The problem then is that through having been around for a while, which inevitably takes the bloom off the rose, Blair does finds it hard to say anything ewhich is mbraced with enthusiasm. The default setting towards him is cynicism. New ideas are not necessarily what's needed, but someone with higher 'trust capital' to express them. We already have a direction people want to get behind, what's needed is a better way of leading them there.
The current wave of public service reform isn't connecting with people's real needs and aspirations - reflected in the fact that so many people don't believe things have really got better. Blair's policies might make services more responsive to people's needs, but the people don't seem to have noticed.
Competition and choice at best provide a form of 'mass customisation' - the danger is that people can choose between lots of options, but that none of them really does the job.

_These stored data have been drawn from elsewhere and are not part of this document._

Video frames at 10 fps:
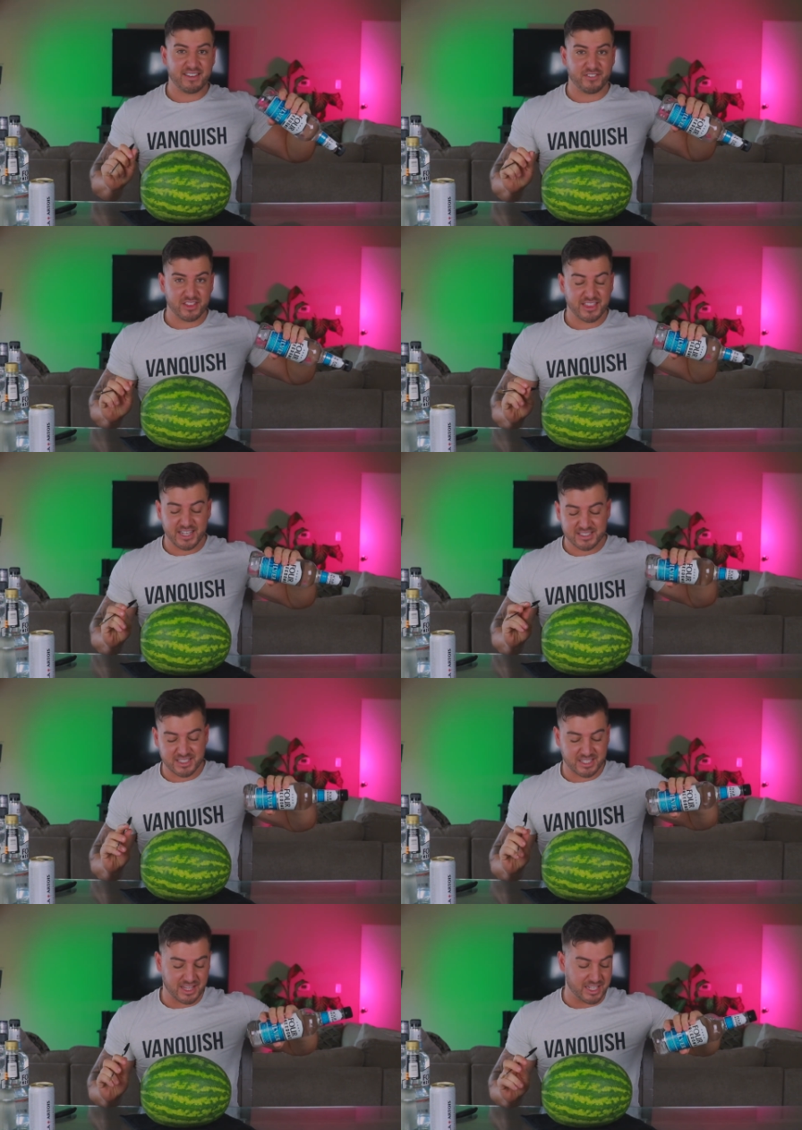different things
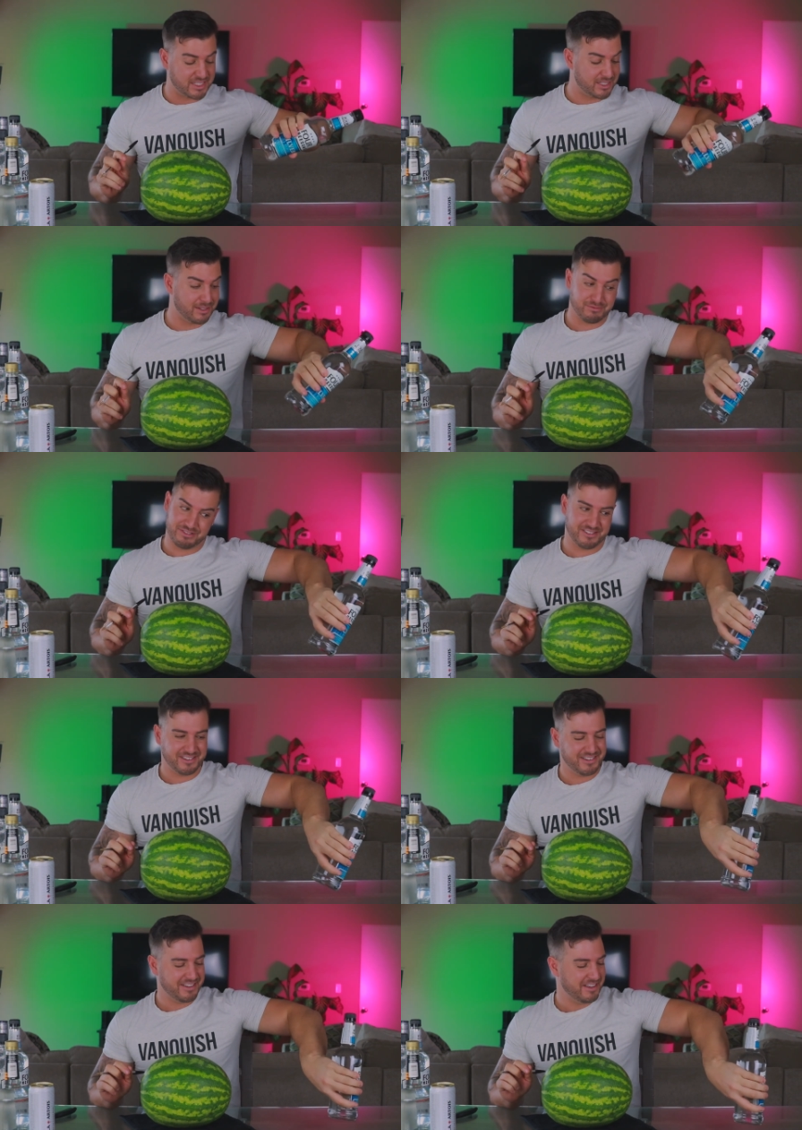into this.
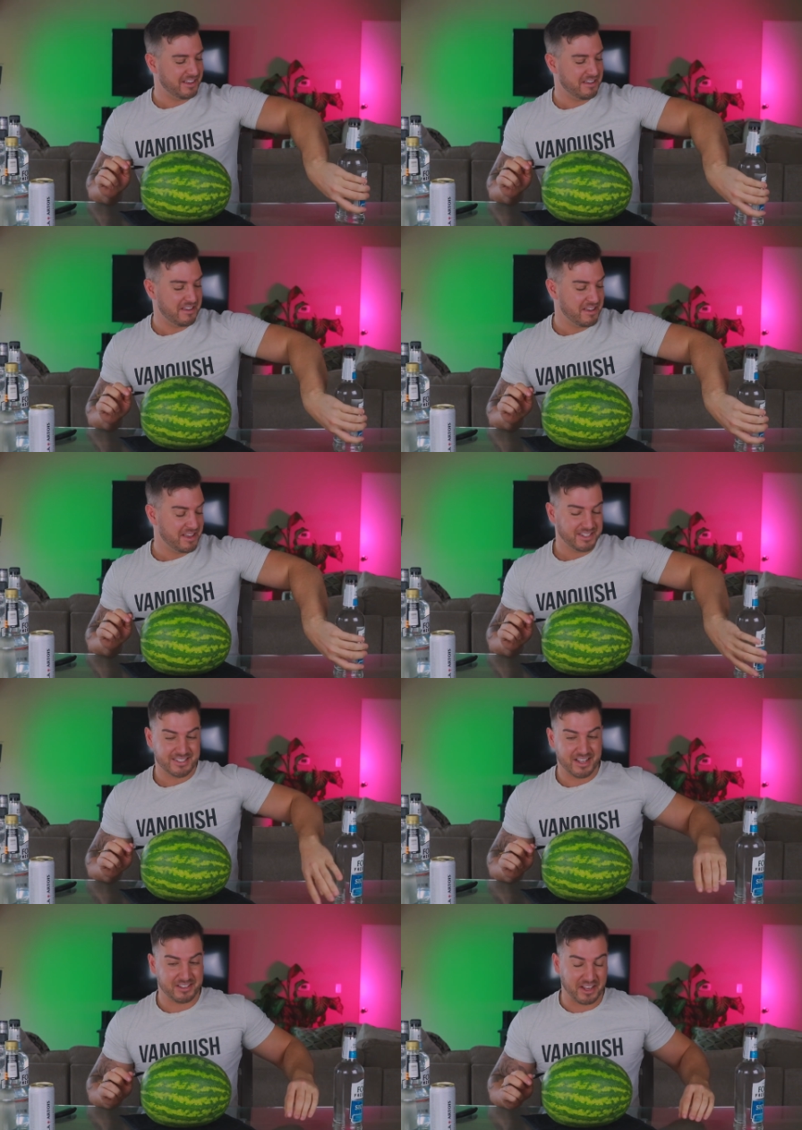
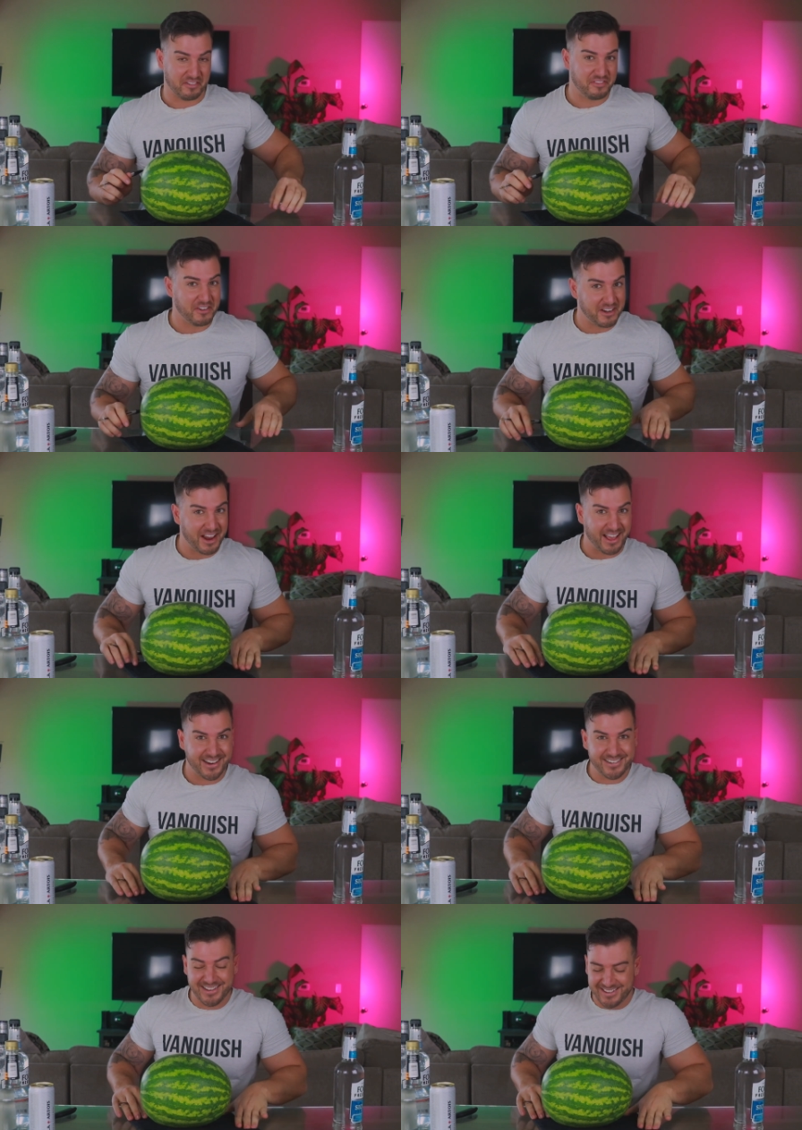Sounds like a fun night.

If we want to re-engage people democratically, involve them in improving their own wellbeing, and bring them together to tackle climate change, we can't do that through offering five different hospital operations. We need to tailor services to the individual in deeper ways, rebuild trust and create new opportunities for deliberation and conversation. Choice might be part of that, but only in the hands of someone far more radical.
Continuity or change? Is a new leader enough to meet the policy + political challenges behind 'renewal'? Is there more to New Labour - in outlook and approach - than Blairism?
I think there are those hoping that its just personal antipathy to Blair that's the problem - which i agree is part of it - but i think its going to take a lot more than that.